▶ The task: Output all entries exactly; images excluded.
##############################
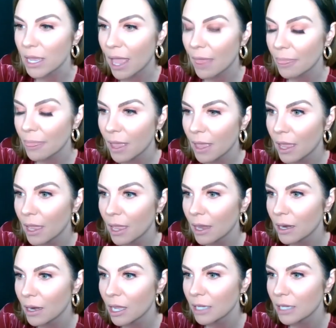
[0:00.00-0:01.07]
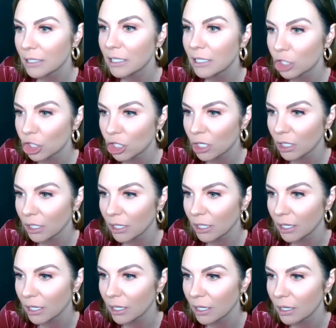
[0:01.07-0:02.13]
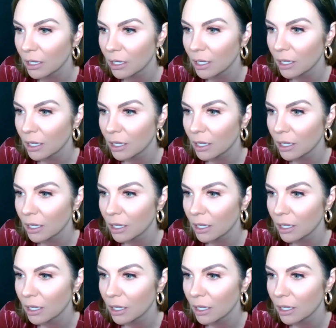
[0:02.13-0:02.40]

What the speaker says: And then additionally,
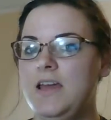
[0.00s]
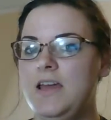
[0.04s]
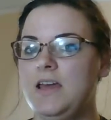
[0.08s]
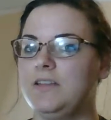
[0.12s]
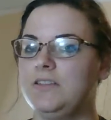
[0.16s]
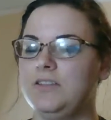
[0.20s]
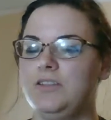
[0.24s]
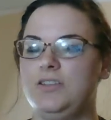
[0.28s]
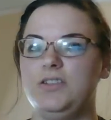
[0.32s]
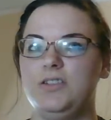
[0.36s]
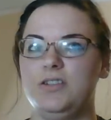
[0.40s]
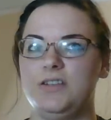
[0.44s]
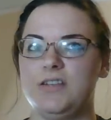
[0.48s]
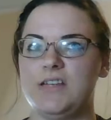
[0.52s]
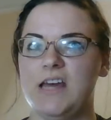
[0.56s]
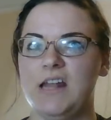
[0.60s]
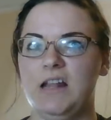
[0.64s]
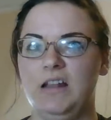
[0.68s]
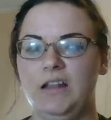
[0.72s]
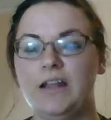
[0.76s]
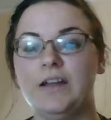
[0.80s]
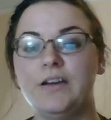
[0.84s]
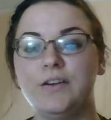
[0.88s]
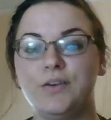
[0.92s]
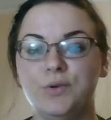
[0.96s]
So you just kind
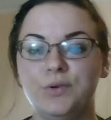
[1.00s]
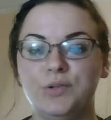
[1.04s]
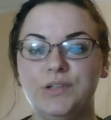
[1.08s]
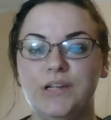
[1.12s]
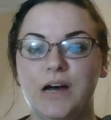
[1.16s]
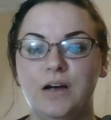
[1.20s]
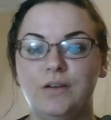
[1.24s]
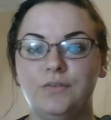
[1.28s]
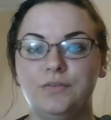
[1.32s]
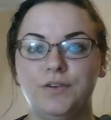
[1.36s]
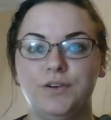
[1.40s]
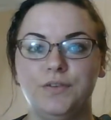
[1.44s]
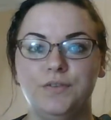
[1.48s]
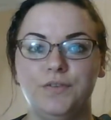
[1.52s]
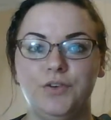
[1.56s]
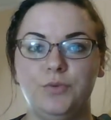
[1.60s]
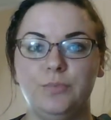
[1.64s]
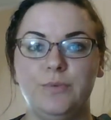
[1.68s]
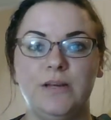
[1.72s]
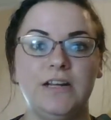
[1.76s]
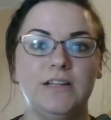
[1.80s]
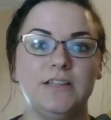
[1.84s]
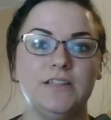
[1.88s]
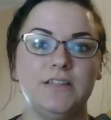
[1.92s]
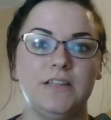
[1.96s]
of let it cool down for a few
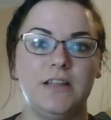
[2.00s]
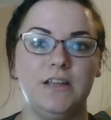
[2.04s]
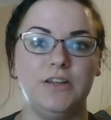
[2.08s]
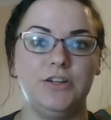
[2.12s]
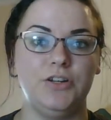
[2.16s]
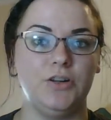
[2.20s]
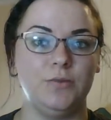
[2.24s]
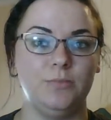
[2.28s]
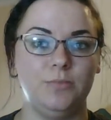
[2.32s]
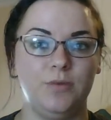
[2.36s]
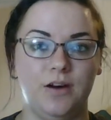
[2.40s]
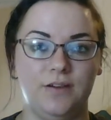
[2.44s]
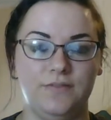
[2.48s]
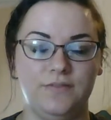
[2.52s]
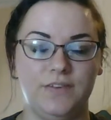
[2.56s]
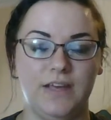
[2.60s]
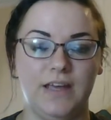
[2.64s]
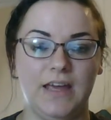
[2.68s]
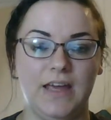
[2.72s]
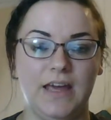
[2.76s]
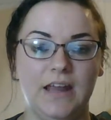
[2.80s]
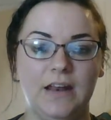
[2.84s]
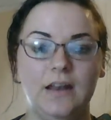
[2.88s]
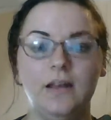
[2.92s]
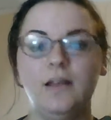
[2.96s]
minutes and then you can puff
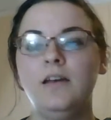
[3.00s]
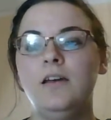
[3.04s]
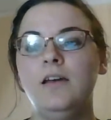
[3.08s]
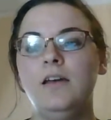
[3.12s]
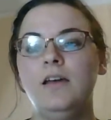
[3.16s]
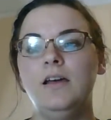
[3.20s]
again.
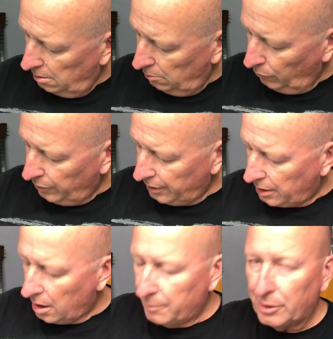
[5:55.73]
We ran a
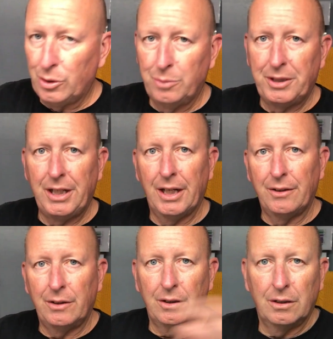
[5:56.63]
common group
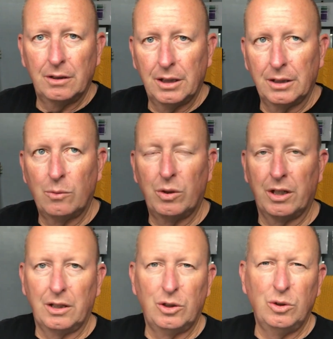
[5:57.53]
together, a
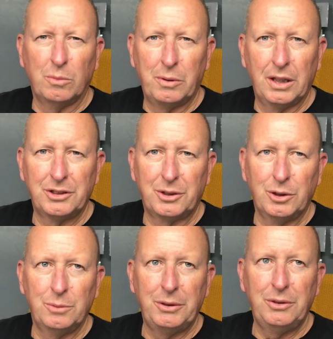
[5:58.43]
Google Plus
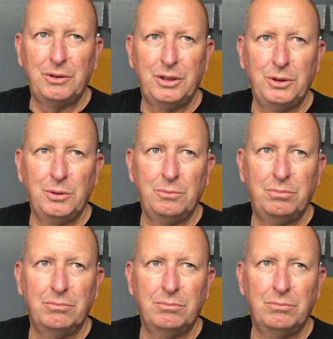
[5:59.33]
group, YouTube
##############################
▶ Task answer:
[0:00.00-0:01.07]
[0:01.07-0:02.13]
[0:02.13-0:02.40]

What the speaker says: And then additionally,
[0.00s]
[0.04s]
[0.08s]
[0.12s]
[0.16s]
[0.20s]
[0.24s]
[0.28s]
[0.32s]
[0.36s]
[0.40s]
[0.44s]
[0.48s]
[0.52s]
[0.56s]
[0.60s]
[0.64s]
[0.68s]
[0.72s]
[0.76s]
[0.80s]
[0.84s]
[0.88s]
[0.92s]
[0.96s]
So you just kind
[1.00s]
[1.04s]
[1.08s]
[1.12s]
[1.16s]
[1.20s]
[1.24s]
[1.28s]
[1.32s]
[1.36s]
[1.40s]
[1.44s]
[1.48s]
[1.52s]
[1.56s]
[1.60s]
[1.64s]
[1.68s]
[1.72s]
[1.76s]
[1.80s]
[1.84s]
[1.88s]
[1.92s]
[1.96s]
of let it cool down for a few
[2.00s]
[2.04s]
[2.08s]
[2.12s]
[2.16s]
[2.20s]
[2.24s]
[2.28s]
[2.32s]
[2.36s]
[2.40s]
[2.44s]
[2.48s]
[2.52s]
[2.56s]
[2.60s]
[2.64s]
[2.68s]
[2.72s]
[2.76s]
[2.80s]
[2.84s]
[2.88s]
[2.92s]
[2.96s]
minutes and then you can puff
[3.00s]
[3.04s]
[3.08s]
[3.12s]
[3.16s]
[3.20s]
again.
[5:55.73]
We ran a
[5:56.63]
common group
[5:57.53]
together, a
[5:58.43]
Google Plus
[5:59.33]
group, YouTube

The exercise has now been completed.